Stored data entries:
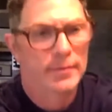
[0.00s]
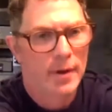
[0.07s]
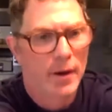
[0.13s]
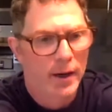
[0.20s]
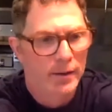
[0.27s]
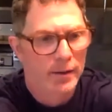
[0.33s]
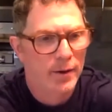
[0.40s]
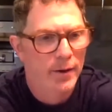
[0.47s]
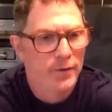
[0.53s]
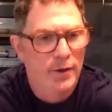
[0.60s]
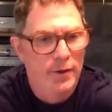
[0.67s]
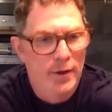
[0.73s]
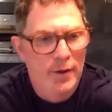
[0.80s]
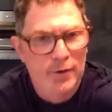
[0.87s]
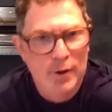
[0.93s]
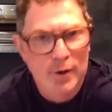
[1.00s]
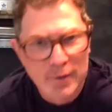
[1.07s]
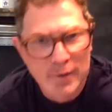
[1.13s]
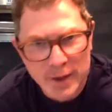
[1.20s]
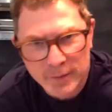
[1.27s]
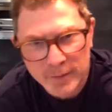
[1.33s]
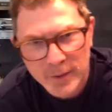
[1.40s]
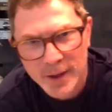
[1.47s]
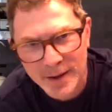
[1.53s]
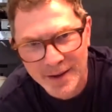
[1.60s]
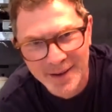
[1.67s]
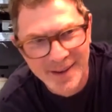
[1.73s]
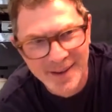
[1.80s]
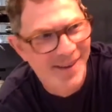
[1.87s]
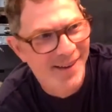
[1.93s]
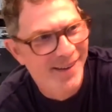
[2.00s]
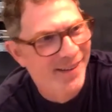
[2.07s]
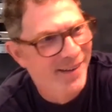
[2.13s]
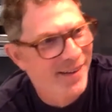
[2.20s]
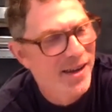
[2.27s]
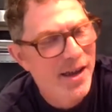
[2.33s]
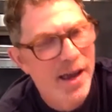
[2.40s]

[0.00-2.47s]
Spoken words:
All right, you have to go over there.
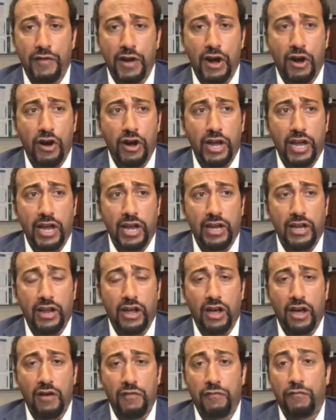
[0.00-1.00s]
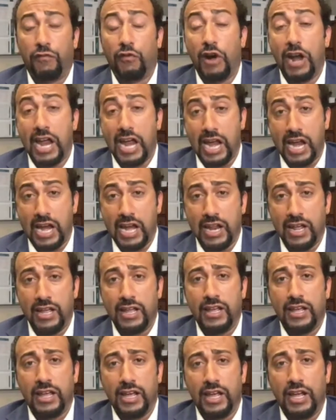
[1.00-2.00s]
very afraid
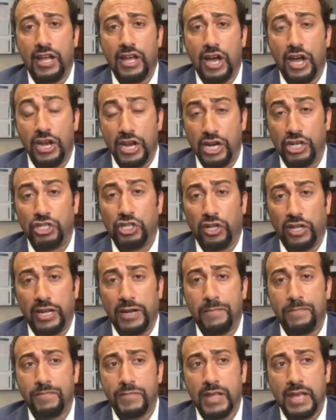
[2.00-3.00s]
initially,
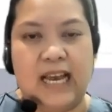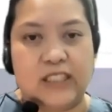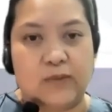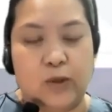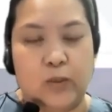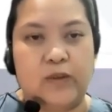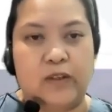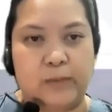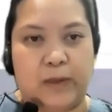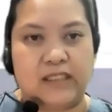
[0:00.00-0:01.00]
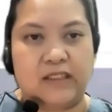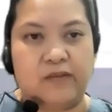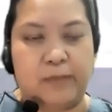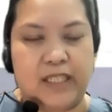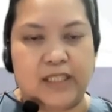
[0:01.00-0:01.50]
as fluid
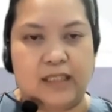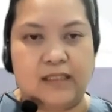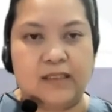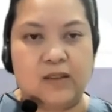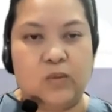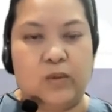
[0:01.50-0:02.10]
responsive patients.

*Prompt*.
The data needs to be reproduced exactly, please, apart from its pictures.

*Response*.
[0.00s]
[0.07s]
[0.13s]
[0.20s]
[0.27s]
[0.33s]
[0.40s]
[0.47s]
[0.53s]
[0.60s]
[0.67s]
[0.73s]
[0.80s]
[0.87s]
[0.93s]
[1.00s]
[1.07s]
[1.13s]
[1.20s]
[1.27s]
[1.33s]
[1.40s]
[1.47s]
[1.53s]
[1.60s]
[1.67s]
[1.73s]
[1.80s]
[1.87s]
[1.93s]
[2.00s]
[2.07s]
[2.13s]
[2.20s]
[2.27s]
[2.33s]
[2.40s]

[0.00-2.47s]
Spoken words:
All right, you have to go over there.
[0.00-1.00s]
[1.00-2.00s]
very afraid
[2.00-3.00s]
initially,
[0:00.00-0:01.00]
[0:01.00-0:01.50]
as fluid
[0:01.50-0:02.10]
responsive patients.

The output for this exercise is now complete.